Goose Island Ten Hills Pale Ale

Ten Hills Pale Ale is the first of a three-beer series from Goose Island that will celebrate hops. The materials that I received from the brewery give no clue as to what the other two will be.

Ten Hills Pale Ale gets its name from the ten hills of hops originally planted for the brewery two years ago by Elk Mountain Farms in Bonners Ferry, Idaho. The relationship between the brewery and the hop farm has grown since that planting. 200,000 hills are now grown exclusively for Goose Island.

Say what you will about the sale to AB-InBev, the relationship has allowed Goose Island to do things like this; things it likely wouldn’t have been able to do before. As brewmaster Brett Porter put it in the press release for Ten Hills, “More than ever before in our brewing history, we’re innovating at Goose Island,” Porter said. “Whether we’re creating a new hop-focused series of beers or further developing our barrel aging program. It’s an incredibly exciting time at Goose Island.”

Here’s my notes:

Goose Island Ten Hils Pale AleTen Hills Pale Ale
Goose Island Beer Company, Baldwinsville, New York
Style: American Pale Ale
Serving Style: 12 oz. bottle

Aroma: Hops and malt are in nearly equal balance. Sweet-ish maltiness is almost like a double IPA. Hints of biscuit. Hops still narrowly take the day. Thick, stone fruit and tropical fruit aromas – pineapple, mangoes, apricots – like a roll of Lifesavers or canned-fruit syrup. Tropical enough that I swear I smell coconut, but I don’t think I really do. Underlying notes flowers and spice.

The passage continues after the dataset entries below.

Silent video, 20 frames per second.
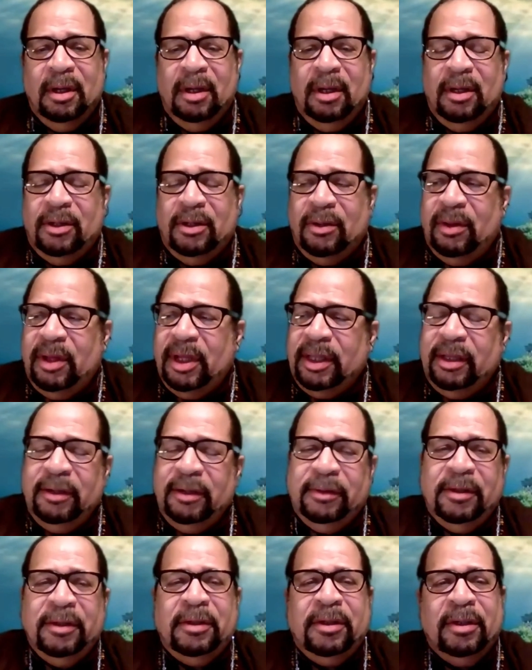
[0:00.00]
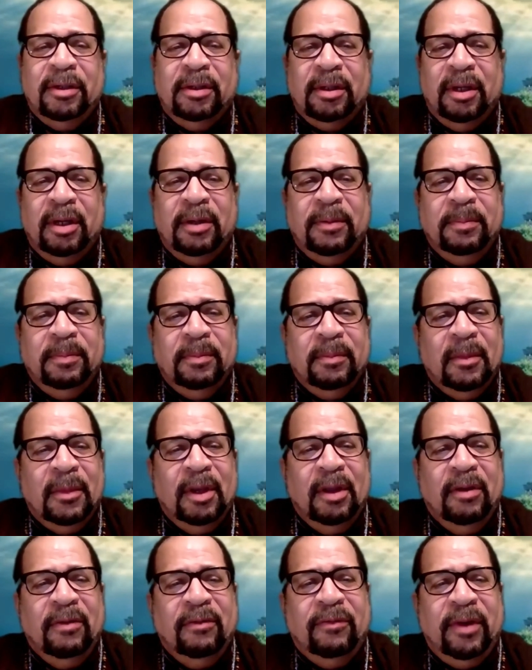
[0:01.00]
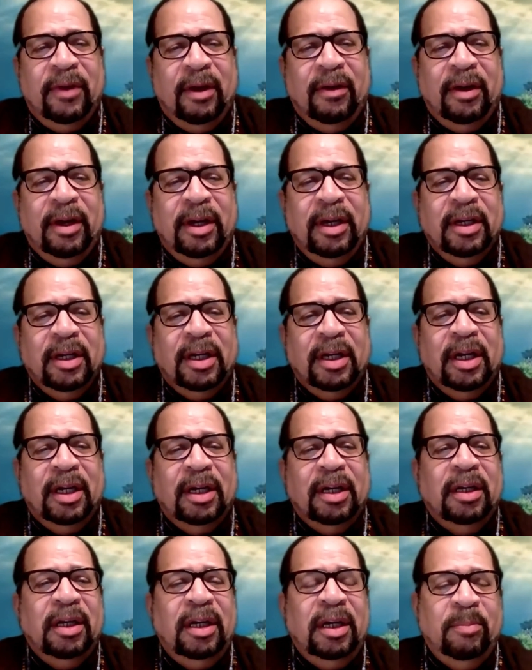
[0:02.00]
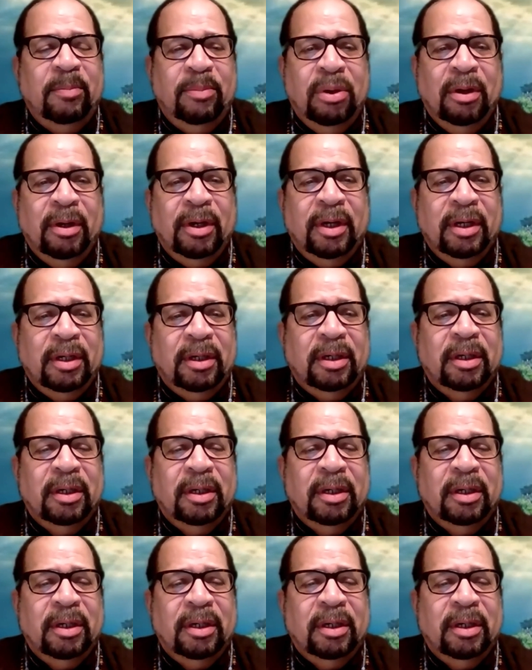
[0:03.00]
So I think this is a very important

Appearance: Medium copper color and slightly hazy. Good stand of persistent, off-white foam.

Flavor: Stoney bitterness that bites the back of the throat on the way out. Buckets of fruit – blood oranges, pineapple, especially pineapple, mango, peach or apricot. So much fruit. The flowers and spice carry over from the aroma, offering a counterpoint to the fruit. Surprisingly high level of malt again gives it a moderately sweet profile. The sugar melds with caramel and biscuit flavors that start small and then pop mid-palate. Finish is dry with lingering bitterness and fruit.

Mouthfeel: Medium body, but with a sugary thickness. Medium-high carbonation. Sticky.

Overall Impression: At 6.2% ABV it’s definitely on the high-test and full-bodied end of the pale ale spectrum; really more IPA-like, but with a low IBU of 48. It’s almost got the syrupy fruitiness of a double IPA, but without the alcohol or abrasive bitterness. Is this the long-awaited session imperial IPA? The dry finish says that attenuation was high, but the impression is still of a beer with a good deal of residual sugar. This would be good with the pineapple-sambal pulled-pork sliders I paired to at a tasting event last week.